Jennifer Neal, who works as a manager at a NYC-based luxury retailer and independently runs a small fashion line, said that, within certain areas like production and product development, there is diversity in the industry. But, she said, those jobs aren’t at levels that garner much recognition. Neal graduated from Lindenwood University with a fashion design degree.
“I heard growing up that things would be different for me and I’d have to work twice as hard,” said Neal. “When inequality hit me in my face for the first time, it almost took me out. But I pledged to myself as a Black woman in the industry, in life, to lead by example and to listen, educate and promote excellence, celebrate successes, and work on areas of opportunity.”

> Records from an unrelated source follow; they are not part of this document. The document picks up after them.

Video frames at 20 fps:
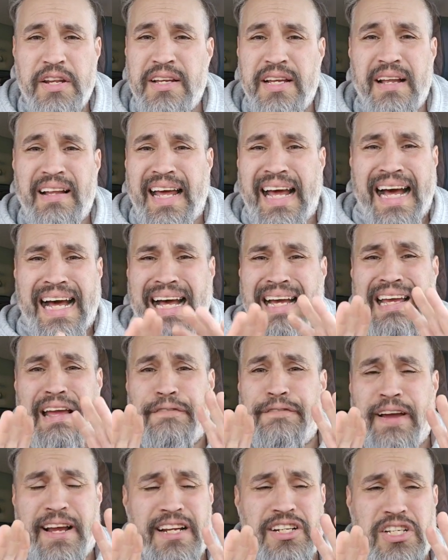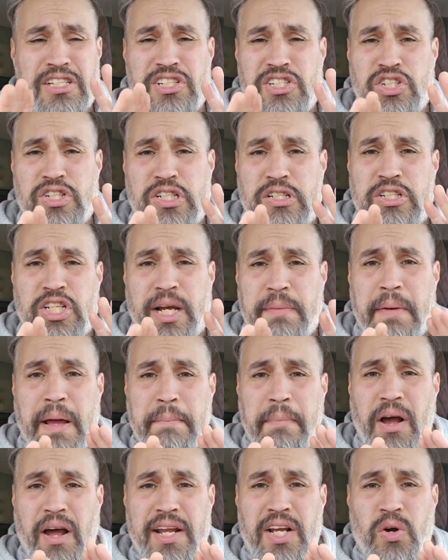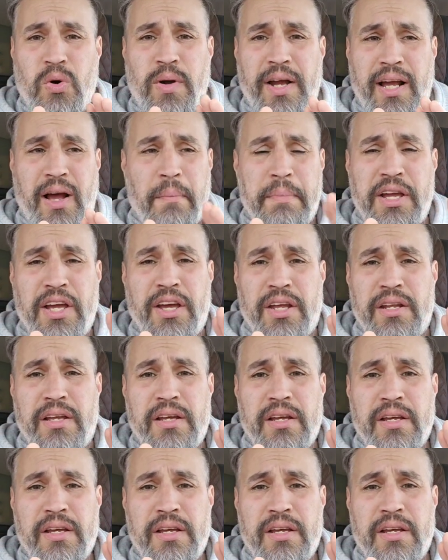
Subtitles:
You can, if I could just check my body quick, I'll be good.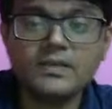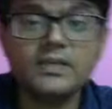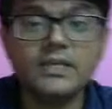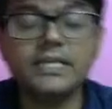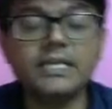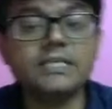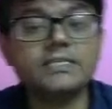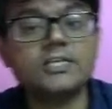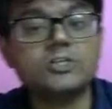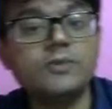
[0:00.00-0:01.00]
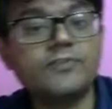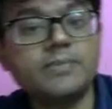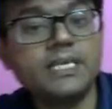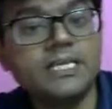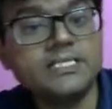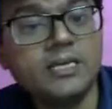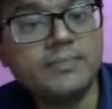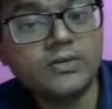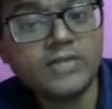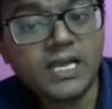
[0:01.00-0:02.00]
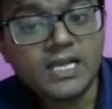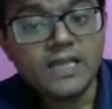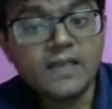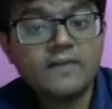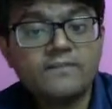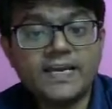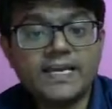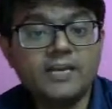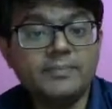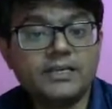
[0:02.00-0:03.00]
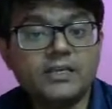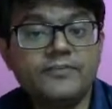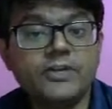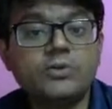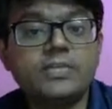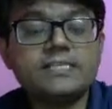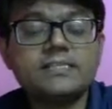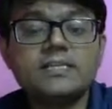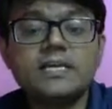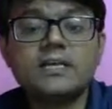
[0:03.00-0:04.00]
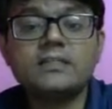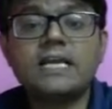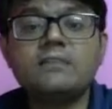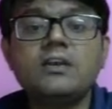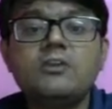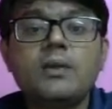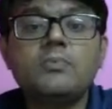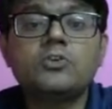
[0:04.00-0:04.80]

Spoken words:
Integration has to be from the initial limit to the final limit. If you do this, then we will be able toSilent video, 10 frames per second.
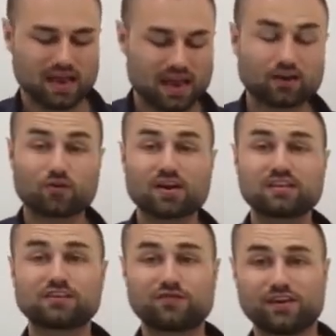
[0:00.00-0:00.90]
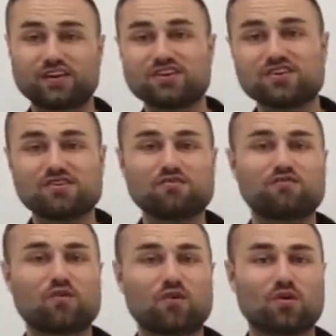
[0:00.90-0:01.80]
and create this video
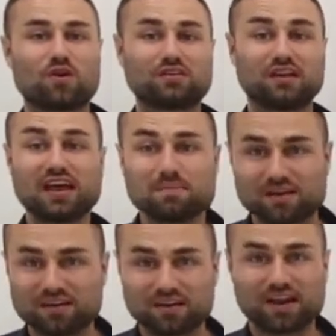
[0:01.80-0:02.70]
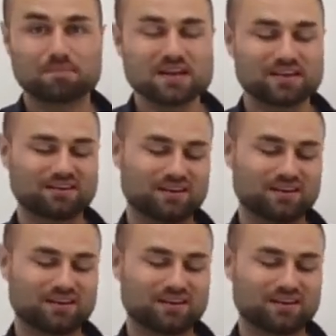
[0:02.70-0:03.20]
for the layman, like me.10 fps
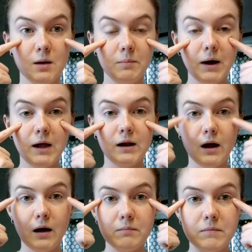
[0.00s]

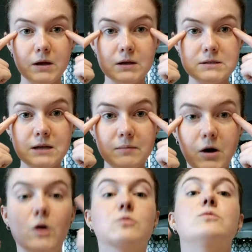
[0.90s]

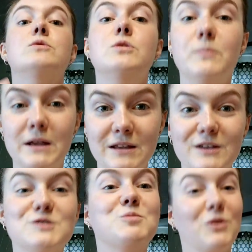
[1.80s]
But, you meant
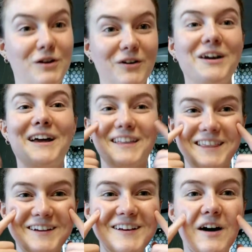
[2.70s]
Neosporin. Okay,
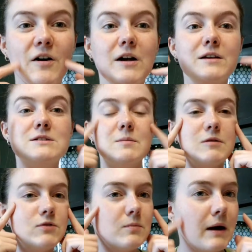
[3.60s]
there you go. Some
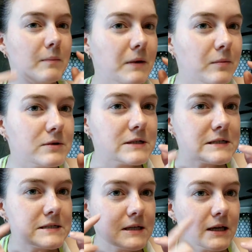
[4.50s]
of you might be able to
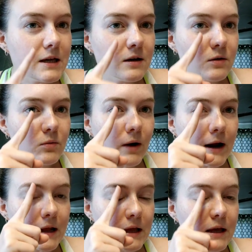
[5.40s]
see
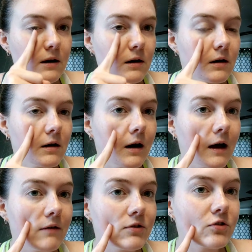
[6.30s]
right here, I
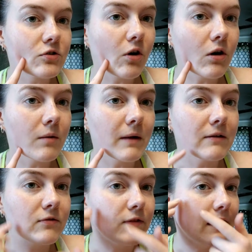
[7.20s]
have a scar on my
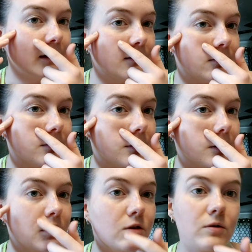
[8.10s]
face.
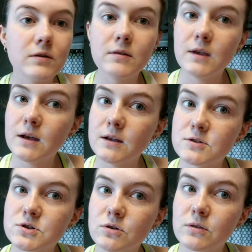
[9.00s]
You can see it in
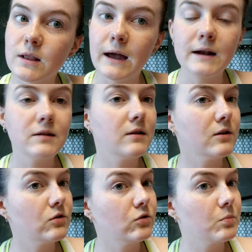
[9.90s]
certain light. It's
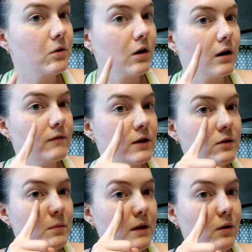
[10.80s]
not super
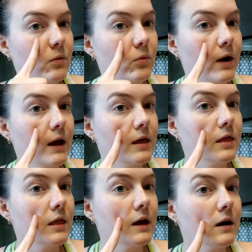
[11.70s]
obvious, but like right
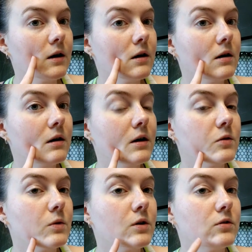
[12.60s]
there is
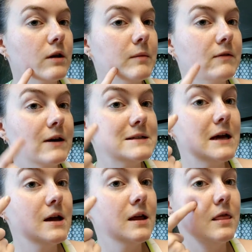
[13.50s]
where it goes down my face.
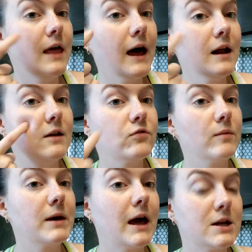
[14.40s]
That is
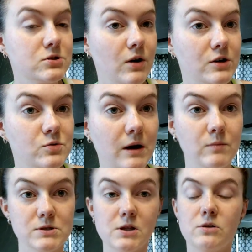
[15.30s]
from a cat scratch when I
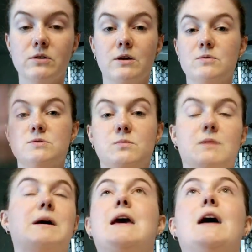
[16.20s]
was little. There was one
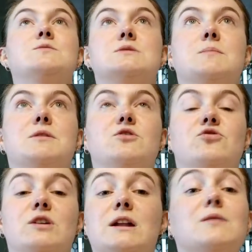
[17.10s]
of my cats was up in the
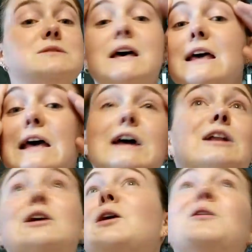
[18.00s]
tree and I was like,
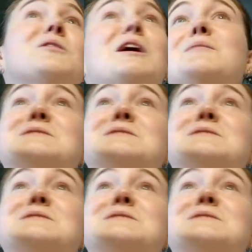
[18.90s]
no, come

There’s some hope for change, considering the new potential for an industry sprawl, as working from home catches on as an option. At the very least, the prohibitive cost of living in New York could prove a non-issue. What’s more, fashion internships have started to go digital, which has been accelerated by the pandemic. LIM, for one, now has a digital fashion internship program in place. Then, it will just a matter of whether the fashion industry is ready to embrace the cultural sentiments of the moment.